Saturday, July 12, 2003

Shifting the Diplomatic Effort

There are some troubling signs afoot in regards to the dilemma of how to deal with North Korea. I am referring in part to the continued efforts to gain support for the blockade idea but more than that, I refer to US moving away from forming key alliances with critical countries such as China, Russia, Japan and South Korea. Instead it seems to be trying to gather support from it Iraqi allies including UK, Australia, Poland, Spain, etc. Why is this troubling? Firstly, these countries arguably will only do the bididng of the US and will stand behind US serving only to make US look more willing to go to war. Secondly, bringing in extra parties among a group that can't find consensus anyway is not going to increase goodwill among the wanna-be Korean Peace Coalition countries if US tries to reinforce the ranks with its own supporters.

My main beef is with Australia. Its 'yes sir, how high sir?' attitude toward the US is sad. The recent attendance of John Bolton to Brisbane for a security conference and Australia's immediate acquiesence to his proposals for joining the blockade was typical of this attitude. As an Australian I feel particularly disappointed in John Howard's bellicose approach to foreign policy. Australia should not even be commenting on assisting the US in a blockade until the nation's directly concerned have agreed on a common approach to dealing with North Korea. If US demands on five way talks and multilateralism in dealing with the situation then they should abide by that stance. Seeking outside approval and token assistance for what is ulitmately a unilateral approach will not do anything to diffuse the nucleaur issue. Australia should be smarter and more circumspect than to act like such a lackey. John Howard is due to arrive in Seoul next week and it should be very interesting viewing to see how him and Roh discuss the blockade issue.

South Korea is now trying to encourage UK to take a mediating role. I am skeptical about the usefulness of such a suggestion. Firstly, Mr Blair has enough troubles over the no-show WMDs in Iraq to be commiting the necessary time and attention to playing such a role between North Korea and the "Korean Peace Coalition". Secondly, UK also is too much US's lackey to be objective enough in this position. A mediating figure may be a good idea but Mr Blair is not a viable candidate.

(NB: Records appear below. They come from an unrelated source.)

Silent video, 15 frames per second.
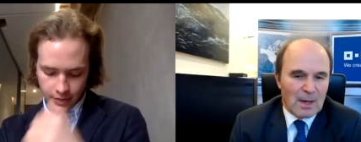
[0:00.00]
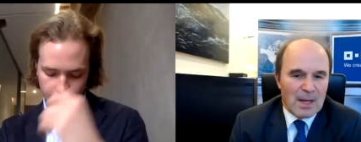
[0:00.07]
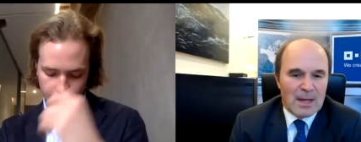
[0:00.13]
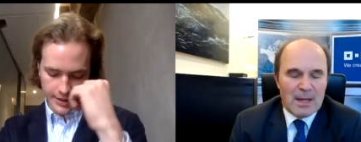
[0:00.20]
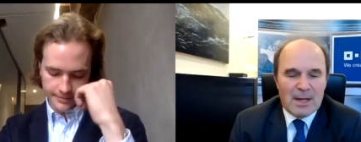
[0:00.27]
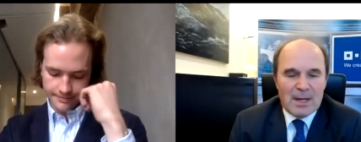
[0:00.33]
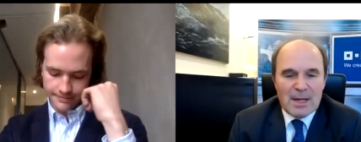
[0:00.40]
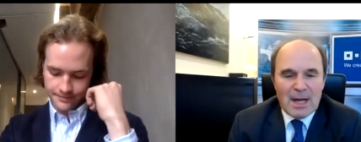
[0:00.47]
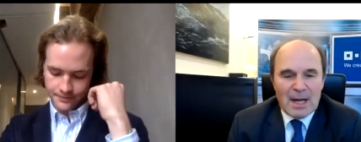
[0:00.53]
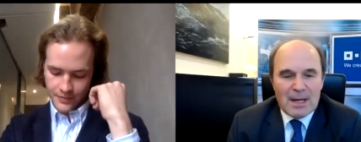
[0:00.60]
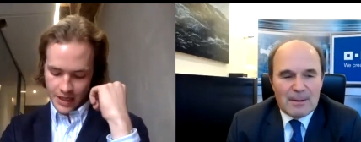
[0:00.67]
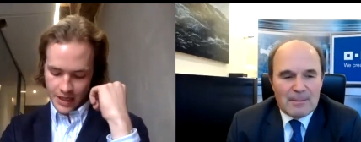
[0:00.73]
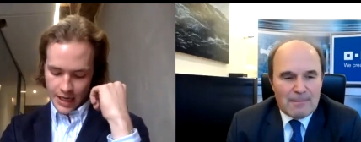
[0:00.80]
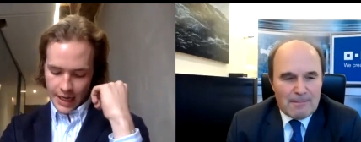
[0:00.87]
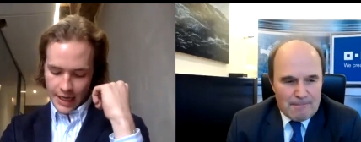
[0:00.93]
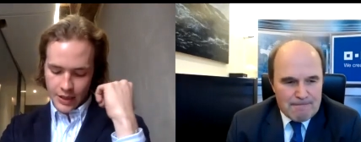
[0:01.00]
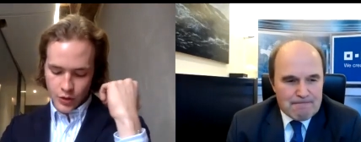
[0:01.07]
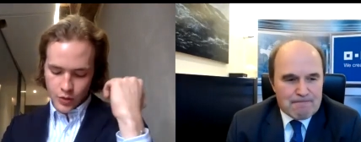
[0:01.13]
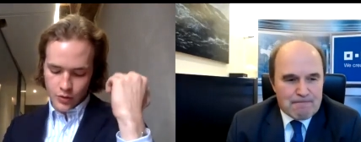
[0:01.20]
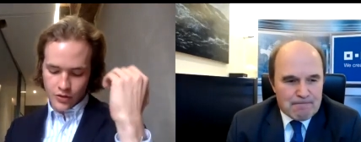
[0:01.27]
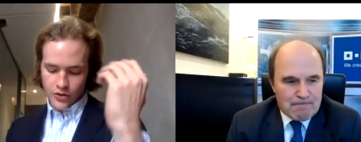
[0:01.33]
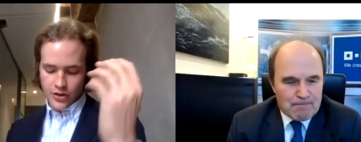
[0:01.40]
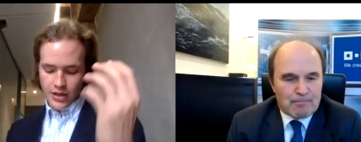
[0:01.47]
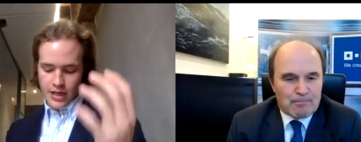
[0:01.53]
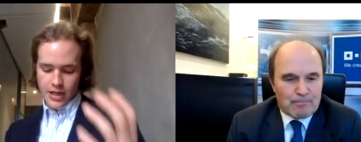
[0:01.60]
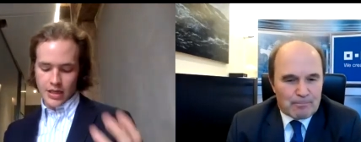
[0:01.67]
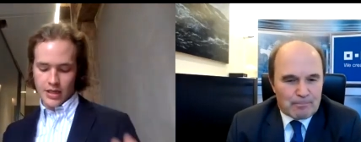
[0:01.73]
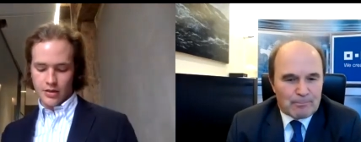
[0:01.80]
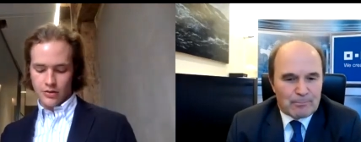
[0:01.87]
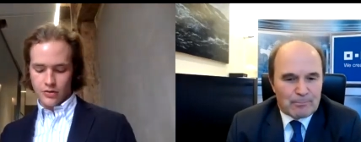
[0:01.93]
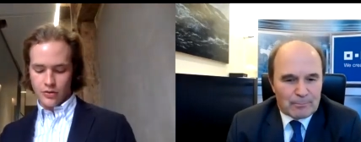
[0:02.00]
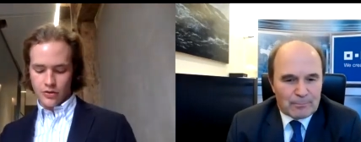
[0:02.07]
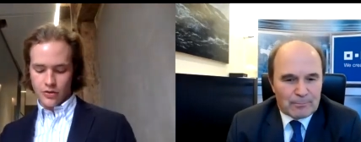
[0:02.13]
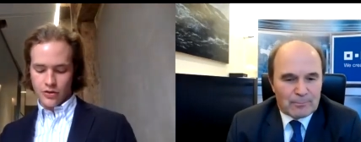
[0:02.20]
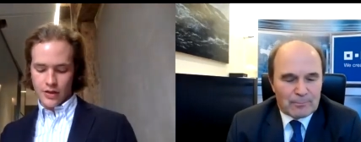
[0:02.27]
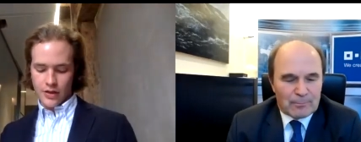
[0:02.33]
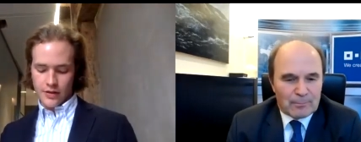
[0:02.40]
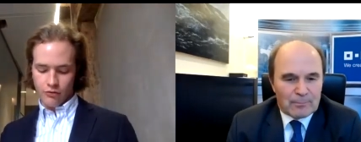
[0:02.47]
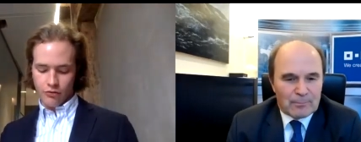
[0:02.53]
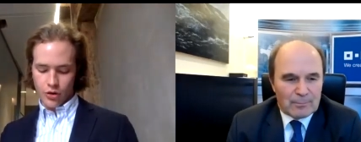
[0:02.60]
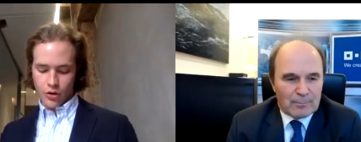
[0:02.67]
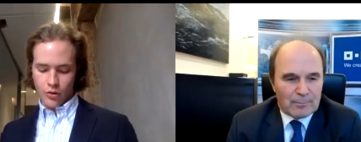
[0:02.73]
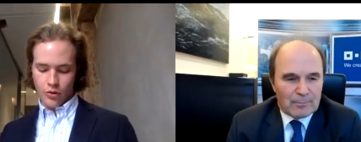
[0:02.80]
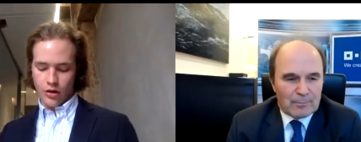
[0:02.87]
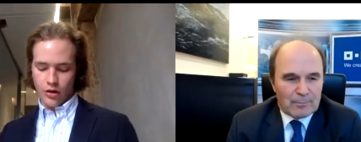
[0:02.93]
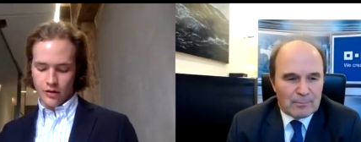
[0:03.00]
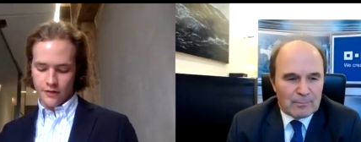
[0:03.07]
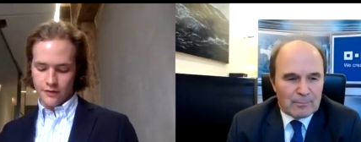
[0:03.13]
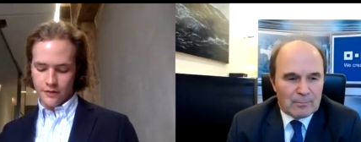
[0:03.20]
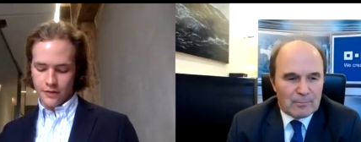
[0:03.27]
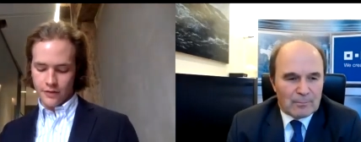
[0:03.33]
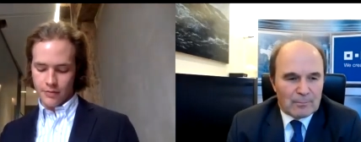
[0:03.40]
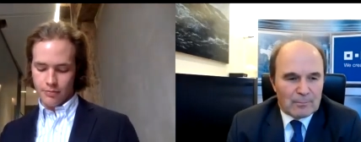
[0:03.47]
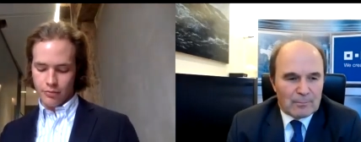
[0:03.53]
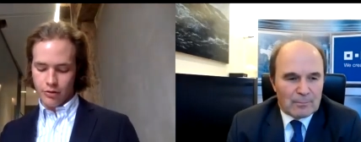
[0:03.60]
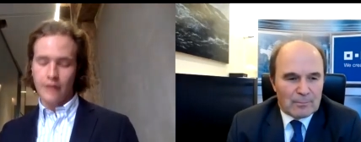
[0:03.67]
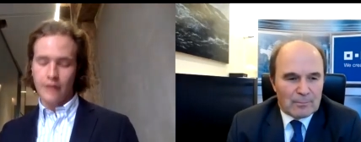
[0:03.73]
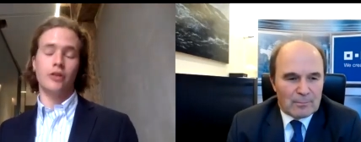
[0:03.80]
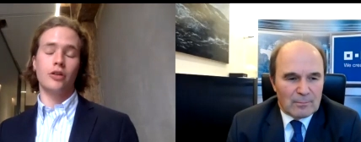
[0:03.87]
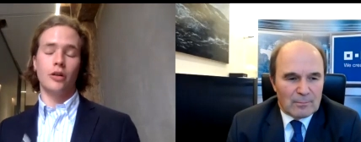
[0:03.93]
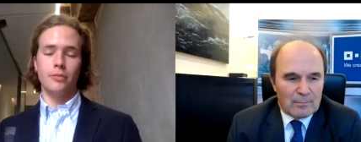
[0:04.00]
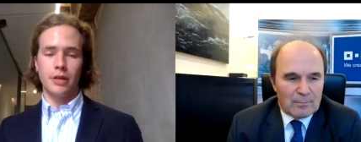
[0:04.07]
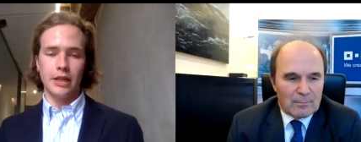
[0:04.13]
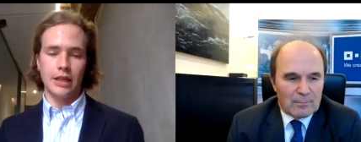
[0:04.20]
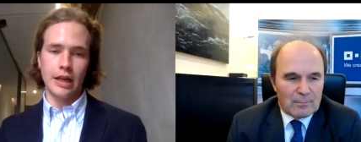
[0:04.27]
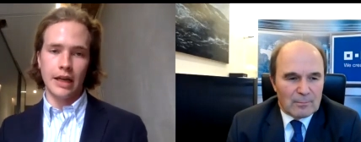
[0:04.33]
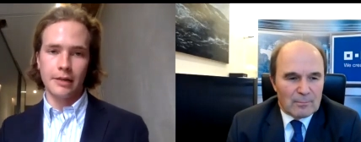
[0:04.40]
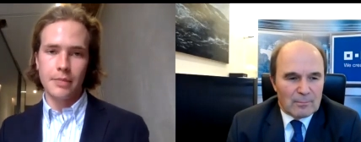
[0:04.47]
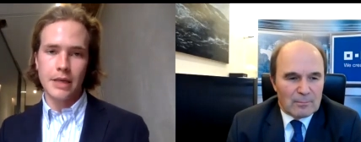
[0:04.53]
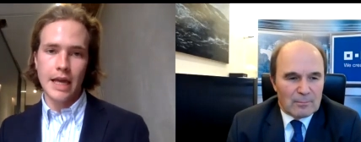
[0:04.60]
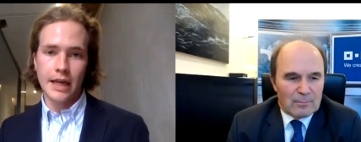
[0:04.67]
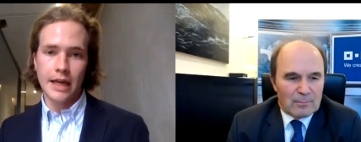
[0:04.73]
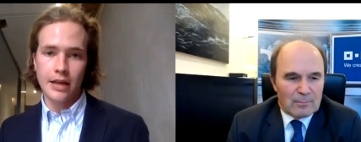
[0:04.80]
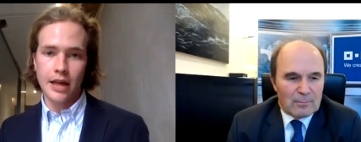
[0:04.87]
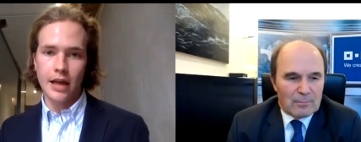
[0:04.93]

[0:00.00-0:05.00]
Speaker 1: Um, and do you see do you see the role of a private company like BA,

Moving away from that topic. The economy is in the gutter. The country has or is about to slip into recession. Interest rates were cut by 0.25% to stem the tide and the supplementary budget is in the pipelines but some are arguing it is too little too late. Perhaps interest rates could've been cut earlier but the supp budget was a given from the start. The country issues a supp budget every year over unforeseen events beyond their control. This years recent hit of negative press over SK, corruption and labour strikes didn't help them but then again, these kind of 'unforeseen events' happen every year. I like the bit in the article that asks why the Bank of Korea and KDI have had to slash their forecasts so drastically and why they didn't see this coming when it was so obvious a while ago that the eocnomy was in trouble. Silly question. Both the Bank of Korea and KDI are overseen by the government which is hardly going to let them publish anything so negative as the truth.